▸ **Task prompt**: Copy every entry in the listing below exactly, but not the pictures.
....
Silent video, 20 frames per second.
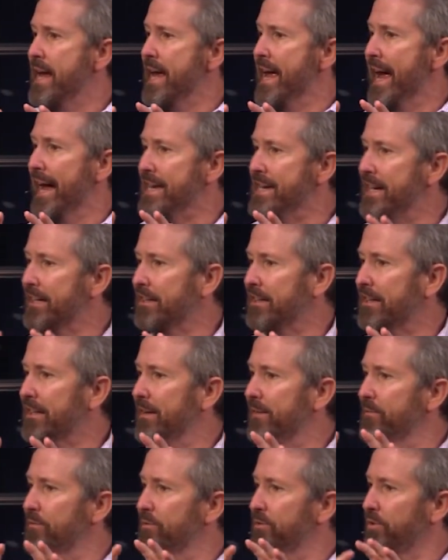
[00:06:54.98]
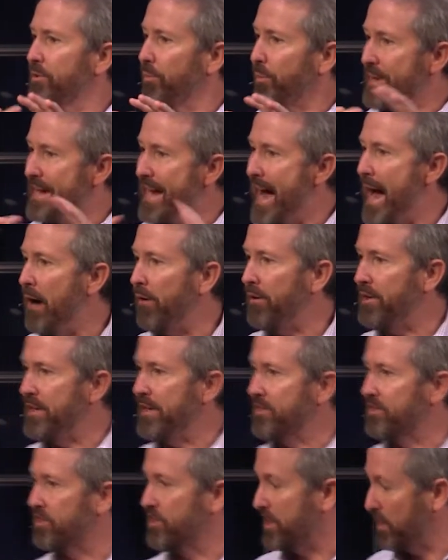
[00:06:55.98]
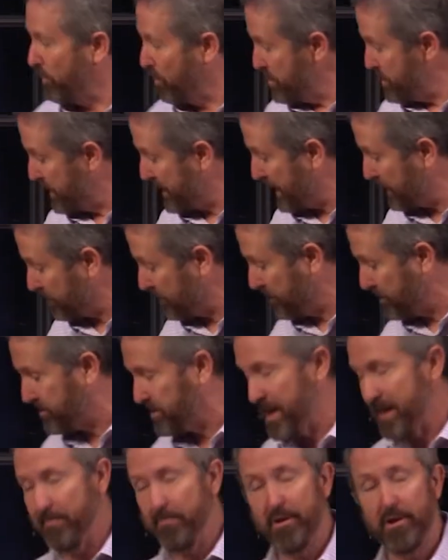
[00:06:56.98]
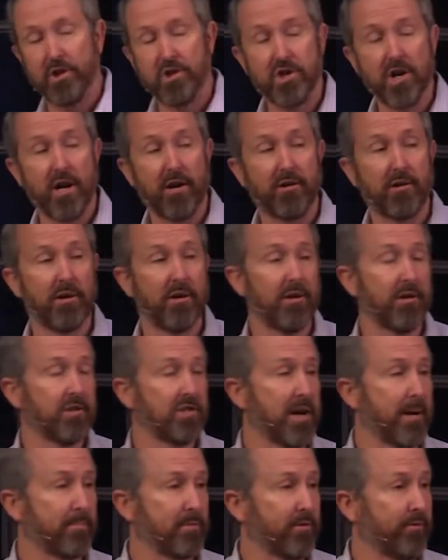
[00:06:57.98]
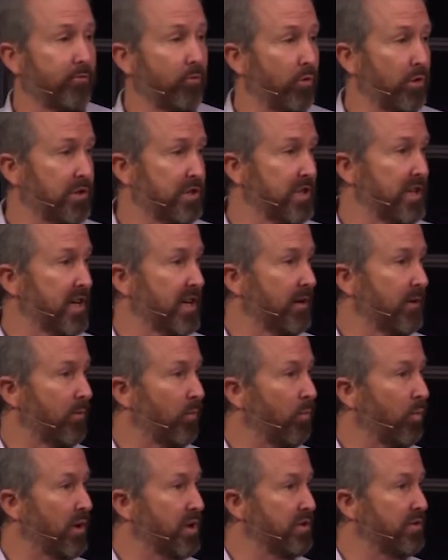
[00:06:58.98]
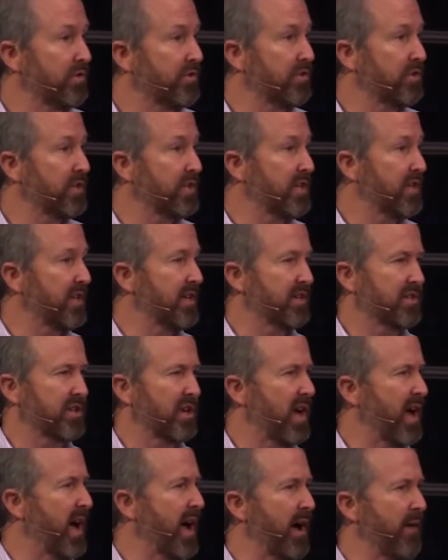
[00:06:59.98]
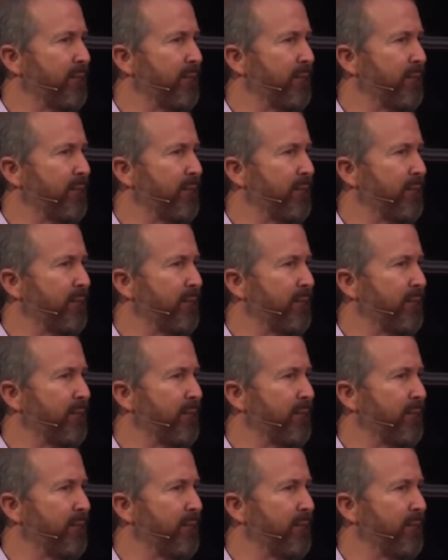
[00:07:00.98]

yet the reality is that when you get to the statement in John chapter 14, what you see is a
....
▸ **Response area**:
Silent video, 20 frames per second.
[00:06:54.98]
[00:06:55.98]
[00:06:56.98]
[00:06:57.98]
[00:06:58.98]
[00:06:59.98]
[00:07:00.98]

yet the reality is that when you get to the statement in John chapter 14, what you see is a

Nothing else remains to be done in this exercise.